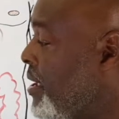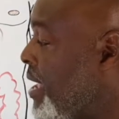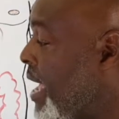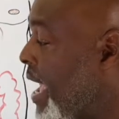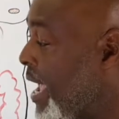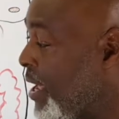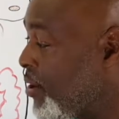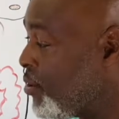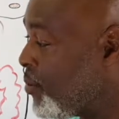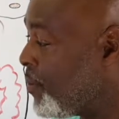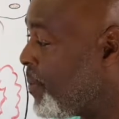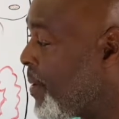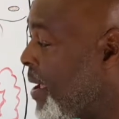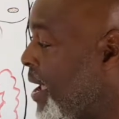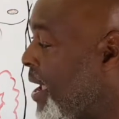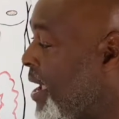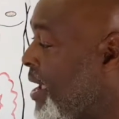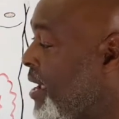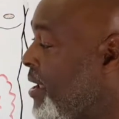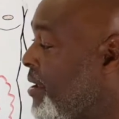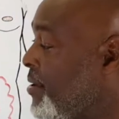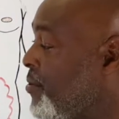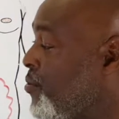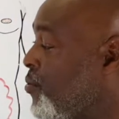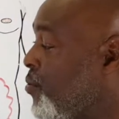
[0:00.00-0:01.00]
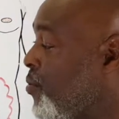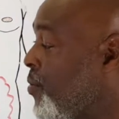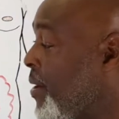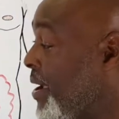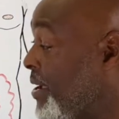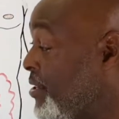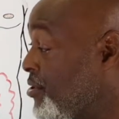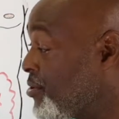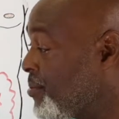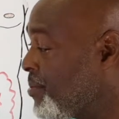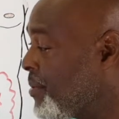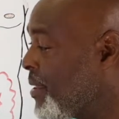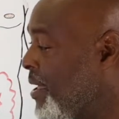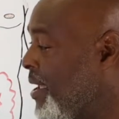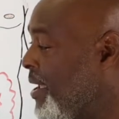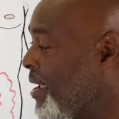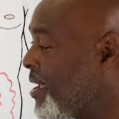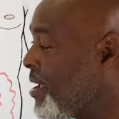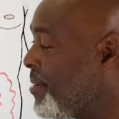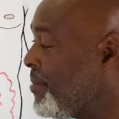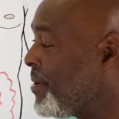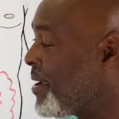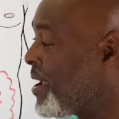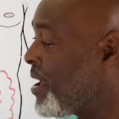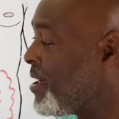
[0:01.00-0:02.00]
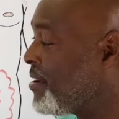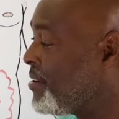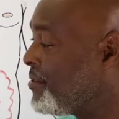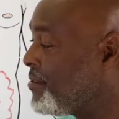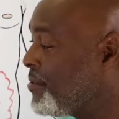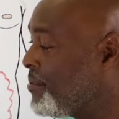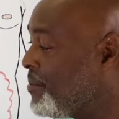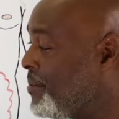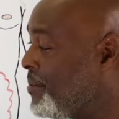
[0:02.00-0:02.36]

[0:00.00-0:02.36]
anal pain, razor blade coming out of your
==
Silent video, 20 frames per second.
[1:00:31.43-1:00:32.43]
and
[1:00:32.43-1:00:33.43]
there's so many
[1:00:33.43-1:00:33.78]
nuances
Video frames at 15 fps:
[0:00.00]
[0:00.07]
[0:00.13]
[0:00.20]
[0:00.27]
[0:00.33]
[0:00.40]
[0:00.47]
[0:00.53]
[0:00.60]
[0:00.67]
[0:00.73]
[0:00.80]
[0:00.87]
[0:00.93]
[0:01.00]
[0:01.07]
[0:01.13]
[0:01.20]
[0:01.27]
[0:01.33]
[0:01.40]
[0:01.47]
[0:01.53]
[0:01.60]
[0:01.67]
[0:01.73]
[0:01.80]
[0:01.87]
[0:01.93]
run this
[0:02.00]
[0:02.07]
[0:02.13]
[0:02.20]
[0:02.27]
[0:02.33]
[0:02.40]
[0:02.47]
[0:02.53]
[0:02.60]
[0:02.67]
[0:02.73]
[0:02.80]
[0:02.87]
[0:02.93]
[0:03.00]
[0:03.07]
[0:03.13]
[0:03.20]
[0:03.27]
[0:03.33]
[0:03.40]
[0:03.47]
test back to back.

**What the task requires**
Each line of the data that includes "frames" should be copied.

**The answer**
Silent video, 20 frames per second.
Video frames at 15 fps:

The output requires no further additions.